Юрий, которого предупредили о Грабе, привстал робко и почтительно, чтобы отдать поклон, когда хозяйка представляла их взаимно.
Старый Граба поклонился вежливо, окинул проникающим взглядом молодого человека и сел возле круглого столика. Сын, между тем, подошел к m-me Лацкой, которая с явным неудовольствием и гордым равнодушием приветствовала приезжих, а теперь на вопросы отвечала только полусловами.
Ирина еще раз поблагодарила Грабу за его приезд.
— Странно, что вы меня за это благодарите, — улыбаясь сказал приезжий, — вы, которая хорошо меня знаете и понимаете.
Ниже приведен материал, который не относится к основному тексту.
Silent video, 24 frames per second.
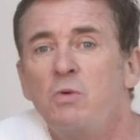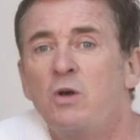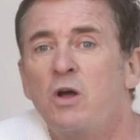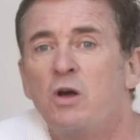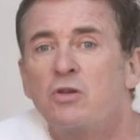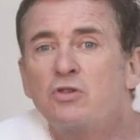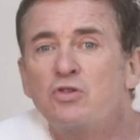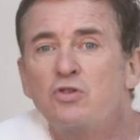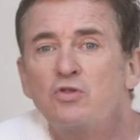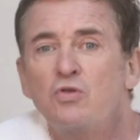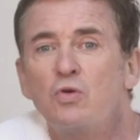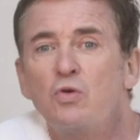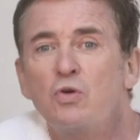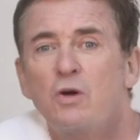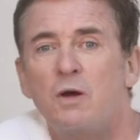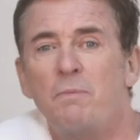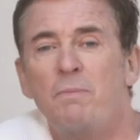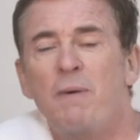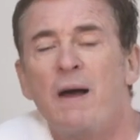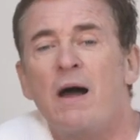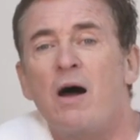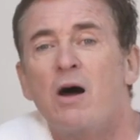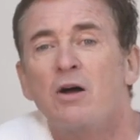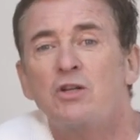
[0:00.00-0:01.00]
we mm-hmm. got to talk
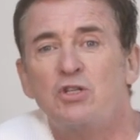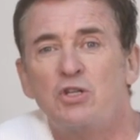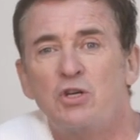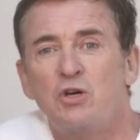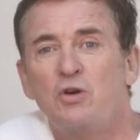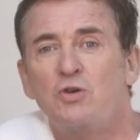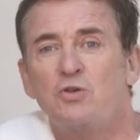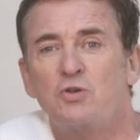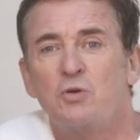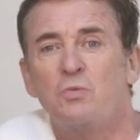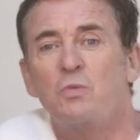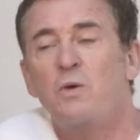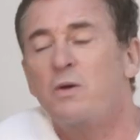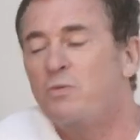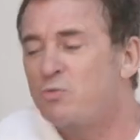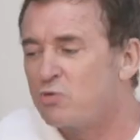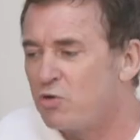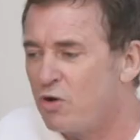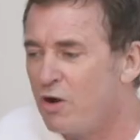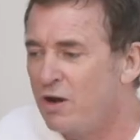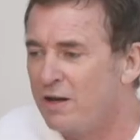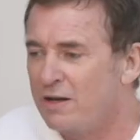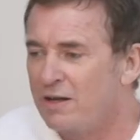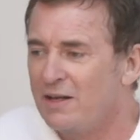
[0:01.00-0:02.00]
about our children, we
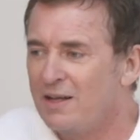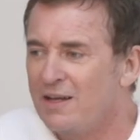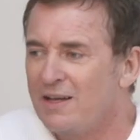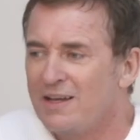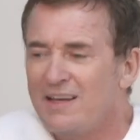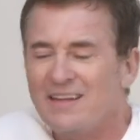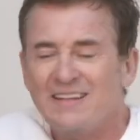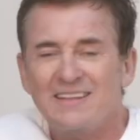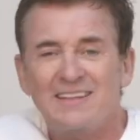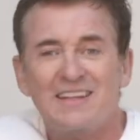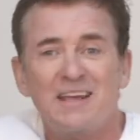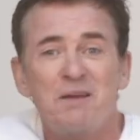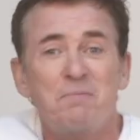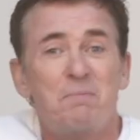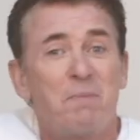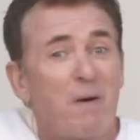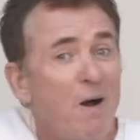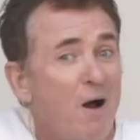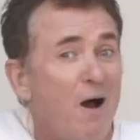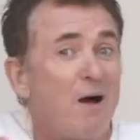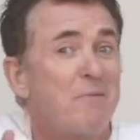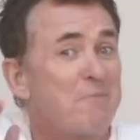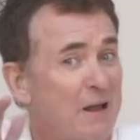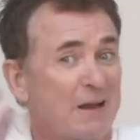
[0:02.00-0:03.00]
try and
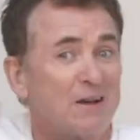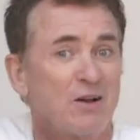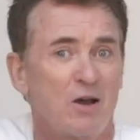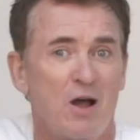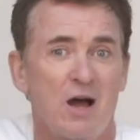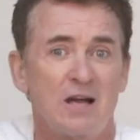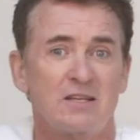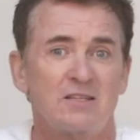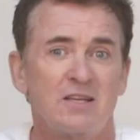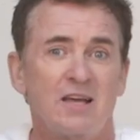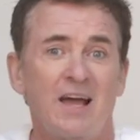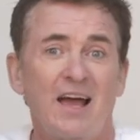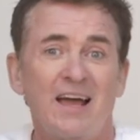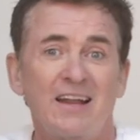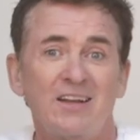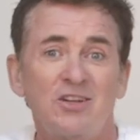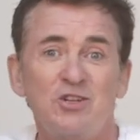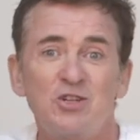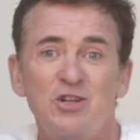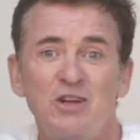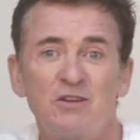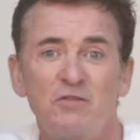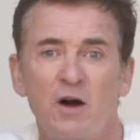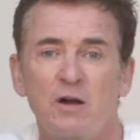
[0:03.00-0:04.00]
departmentalise it. And
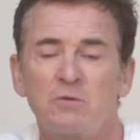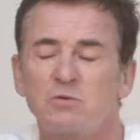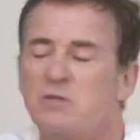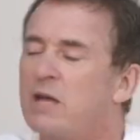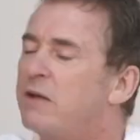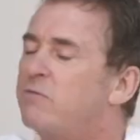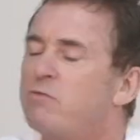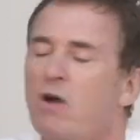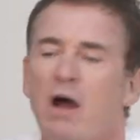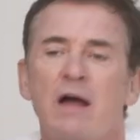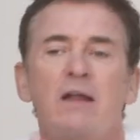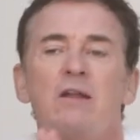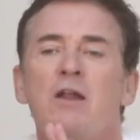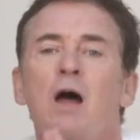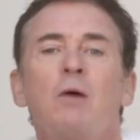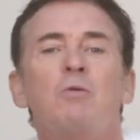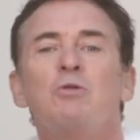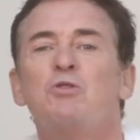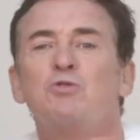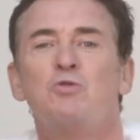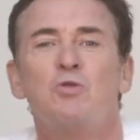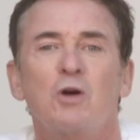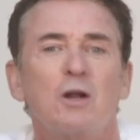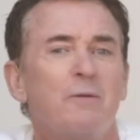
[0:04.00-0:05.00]
Giovanna was like, right, no
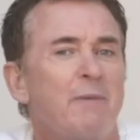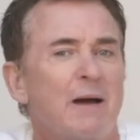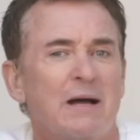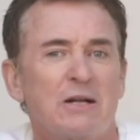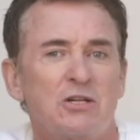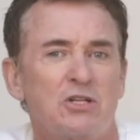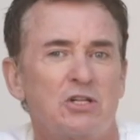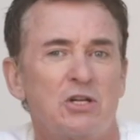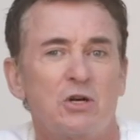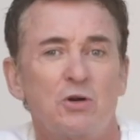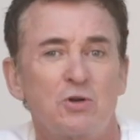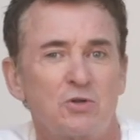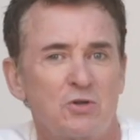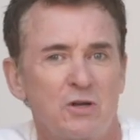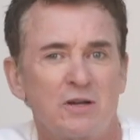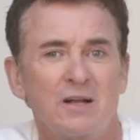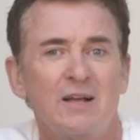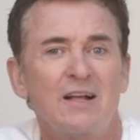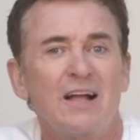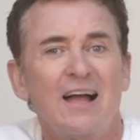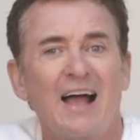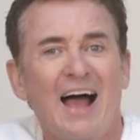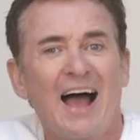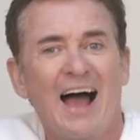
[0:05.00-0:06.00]
one's talking about children.
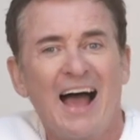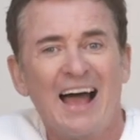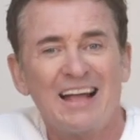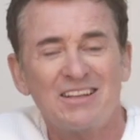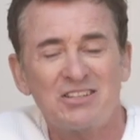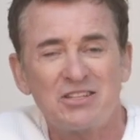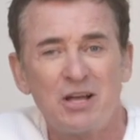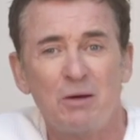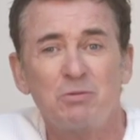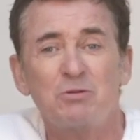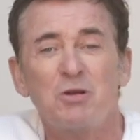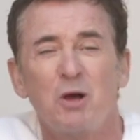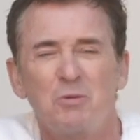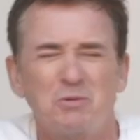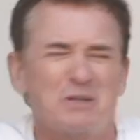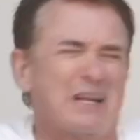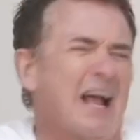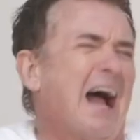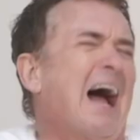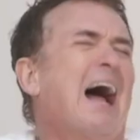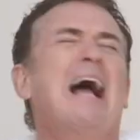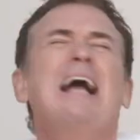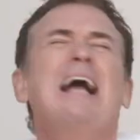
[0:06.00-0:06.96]
And sometimes you go,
Я недостоин никакой благодарности, потому что я навещаю или из самолюбия, или по обязанности. Поощрять самолюбие не следует, а исполнение обязанностей не достойны похвалы и благодарности.
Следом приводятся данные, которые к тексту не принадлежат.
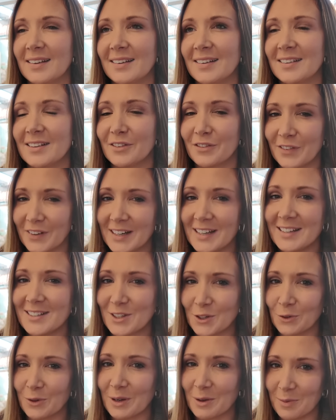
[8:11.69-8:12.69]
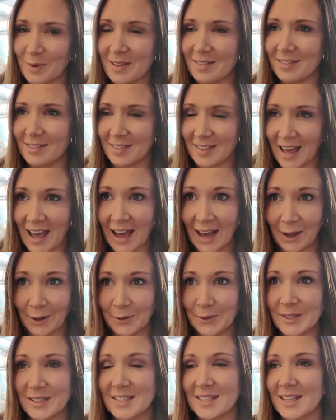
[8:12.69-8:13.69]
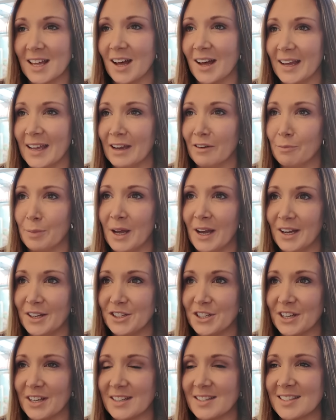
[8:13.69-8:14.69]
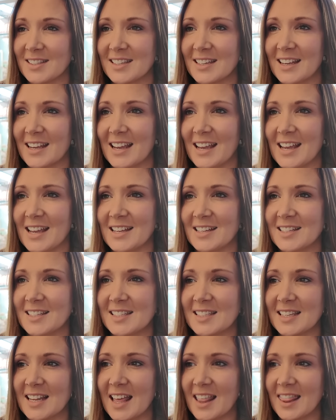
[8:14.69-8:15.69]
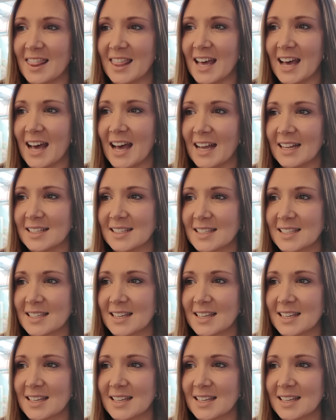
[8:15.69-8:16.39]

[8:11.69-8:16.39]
the funny story with the house that I have purchased is that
— Неужели вы, дорогой сосед, только ради собственного удовольствия или по принуждению имеете столкновение с людьми?
— Мы должны объясниться, — возразил гость с улыбкой, опираясь на ручку стула, — обыкновенно люди ездят в гости, чтобы убить время, для светских приличий, или наконец по другим причинам, которых сами не умеют объяснить, как, например, из любопытства.
— А вы, дорогой сосед? — спросила с некоторой иронией Ирина. — Вы смеетесь, и даете мне заметить, что не следует хвастать?
— О, я вовсе не имею этого намерения: говорю истину; я не лучше других, и много пороков обременяют мои плечи! Но возвратимся к разговору.
— Хорошо, сделаем прежде краткий физиологический очерк.
— И так, — говорил медленно Граба, — я не навещаю никого, чтобы убить время, потому что оно дорого для меня. Мое время, это мое будущее, мое усовершенствование, первейший и небходимейший материал моих действий. Светских приличий я не признаю, не разобрав их прежде. Я навещаю только тех, которых люблю и желаю видеть, или тех, которым, не любя, я надеюсь быть в чем-либо полезным.
— О! — вскричала, смеясь Ирина. — Вы напоминаете мне, как вас последний раз принял капитан!
— Это пустяки.
— Вы не знаете, — сказала хозяйка, обращаясь к Юрию, — если бы не присутствие героя этой сцены, я рассказала бы ее вам, потому что стоит рассказать.
— Вы можете рассказать ее, если вам угодно, — сказал Граба, немного подумав, — это послужит незнакомому гостю узнать соседа, которого все называют чудаком, и верно не без причины.
— И так я воспользуюсь позволением, — продолжала Ирина. — Во-первых, вы должны знать, что почтеннейший сосед наш придерживается совсем других правил, а не тех, которым мы обыкновенно следуем.